→ **WHAT TO PRODUCE**: Without skipping or changing anything, print all the entries.

→ **PROVIDED ENTRIES**:
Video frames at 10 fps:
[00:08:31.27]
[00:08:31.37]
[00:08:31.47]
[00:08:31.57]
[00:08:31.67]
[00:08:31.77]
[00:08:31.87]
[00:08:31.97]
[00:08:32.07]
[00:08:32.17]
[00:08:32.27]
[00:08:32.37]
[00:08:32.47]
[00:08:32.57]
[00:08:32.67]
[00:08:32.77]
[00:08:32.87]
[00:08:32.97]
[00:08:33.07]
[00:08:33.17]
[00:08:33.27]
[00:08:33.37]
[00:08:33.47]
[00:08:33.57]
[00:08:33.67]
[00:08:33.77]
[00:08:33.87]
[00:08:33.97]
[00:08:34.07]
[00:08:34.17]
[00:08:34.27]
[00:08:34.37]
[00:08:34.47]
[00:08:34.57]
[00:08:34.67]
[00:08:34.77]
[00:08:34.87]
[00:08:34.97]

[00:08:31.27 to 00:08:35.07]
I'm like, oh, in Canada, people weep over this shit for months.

→ **SOLUTION FOR THIS EXERCISE**:
Video frames at 10 fps:
[00:08:31.27]
[00:08:31.37]
[00:08:31.47]
[00:08:31.57]
[00:08:31.67]
[00:08:31.77]
[00:08:31.87]
[00:08:31.97]
[00:08:32.07]
[00:08:32.17]
[00:08:32.27]
[00:08:32.37]
[00:08:32.47]
[00:08:32.57]
[00:08:32.67]
[00:08:32.77]
[00:08:32.87]
[00:08:32.97]
[00:08:33.07]
[00:08:33.17]
[00:08:33.27]
[00:08:33.37]
[00:08:33.47]
[00:08:33.57]
[00:08:33.67]
[00:08:33.77]
[00:08:33.87]
[00:08:33.97]
[00:08:34.07]
[00:08:34.17]
[00:08:34.27]
[00:08:34.37]
[00:08:34.47]
[00:08:34.57]
[00:08:34.67]
[00:08:34.77]
[00:08:34.87]
[00:08:34.97]

[00:08:31.27 to 00:08:35.07]
I'm like, oh, in Canada, people weep over this shit for months.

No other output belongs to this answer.